* **EXERCISE BRIEF**
Go through the data and copy every line in which "from" appears.

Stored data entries
────────────────────

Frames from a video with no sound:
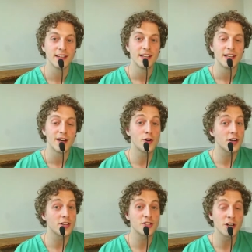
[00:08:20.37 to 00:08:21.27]
If you're
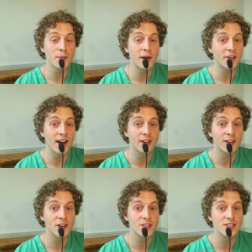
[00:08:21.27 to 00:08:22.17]
concerned about your hair
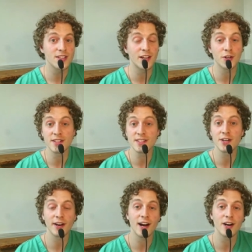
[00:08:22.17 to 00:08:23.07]
loss and you're
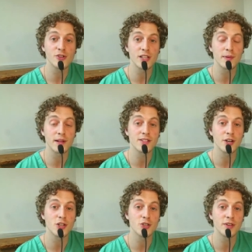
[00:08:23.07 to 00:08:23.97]
considering hair transplant
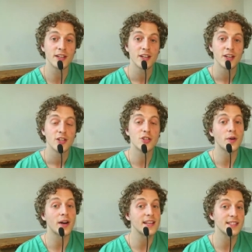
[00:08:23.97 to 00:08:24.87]
surgery,
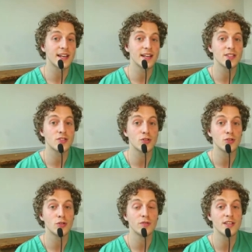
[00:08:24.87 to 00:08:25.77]
don't hesitate
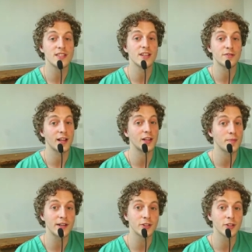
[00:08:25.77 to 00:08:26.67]
to visit
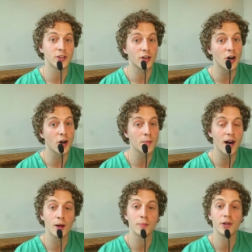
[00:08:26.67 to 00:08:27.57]
fellermedical.com.
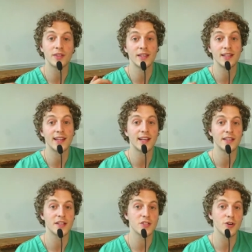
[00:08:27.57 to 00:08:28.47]
I'll put the link in
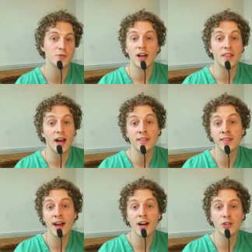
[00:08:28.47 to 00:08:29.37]
the description. And
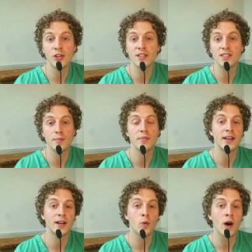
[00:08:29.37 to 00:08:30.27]
there you can submit an
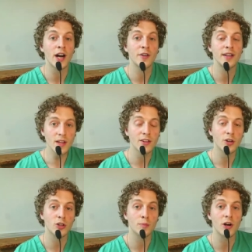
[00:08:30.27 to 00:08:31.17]
inquiry.
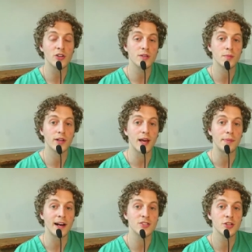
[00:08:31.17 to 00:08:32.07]
Dr. Bloxham will get
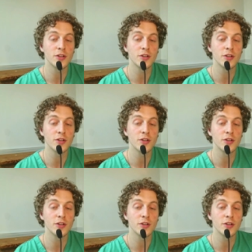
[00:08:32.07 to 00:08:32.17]
back to you.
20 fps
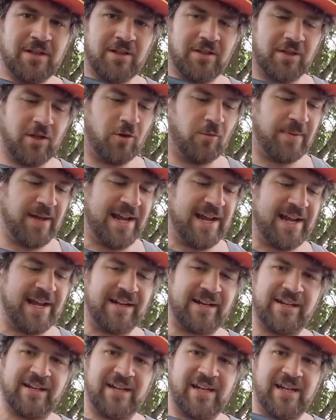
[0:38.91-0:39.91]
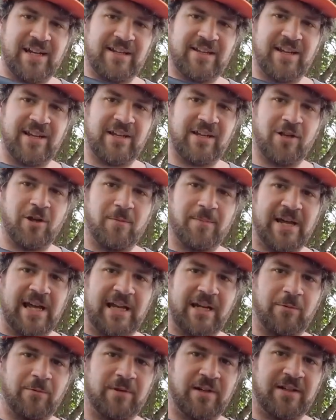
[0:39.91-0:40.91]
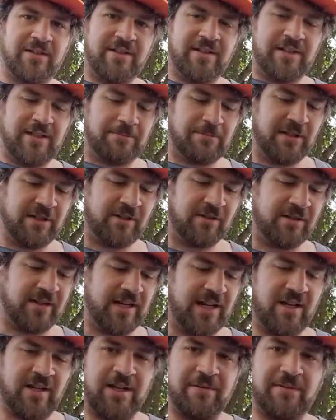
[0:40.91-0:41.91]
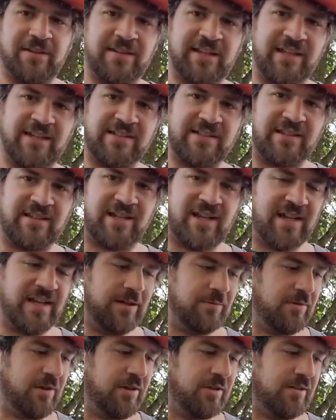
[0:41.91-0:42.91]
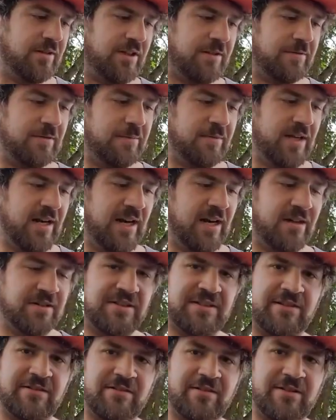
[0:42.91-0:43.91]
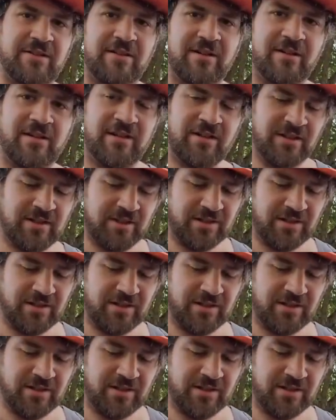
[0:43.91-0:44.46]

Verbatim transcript: go bad, and they can go bad quickly depending on how everything is aligned, whether it's from the air cylinder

────────────────────

* **THE ANSWER**
Frames from a video with no sound:
Verbatim transcript: go bad, and they can go bad quickly depending on how everything is aligned, whether it's from the air cylinder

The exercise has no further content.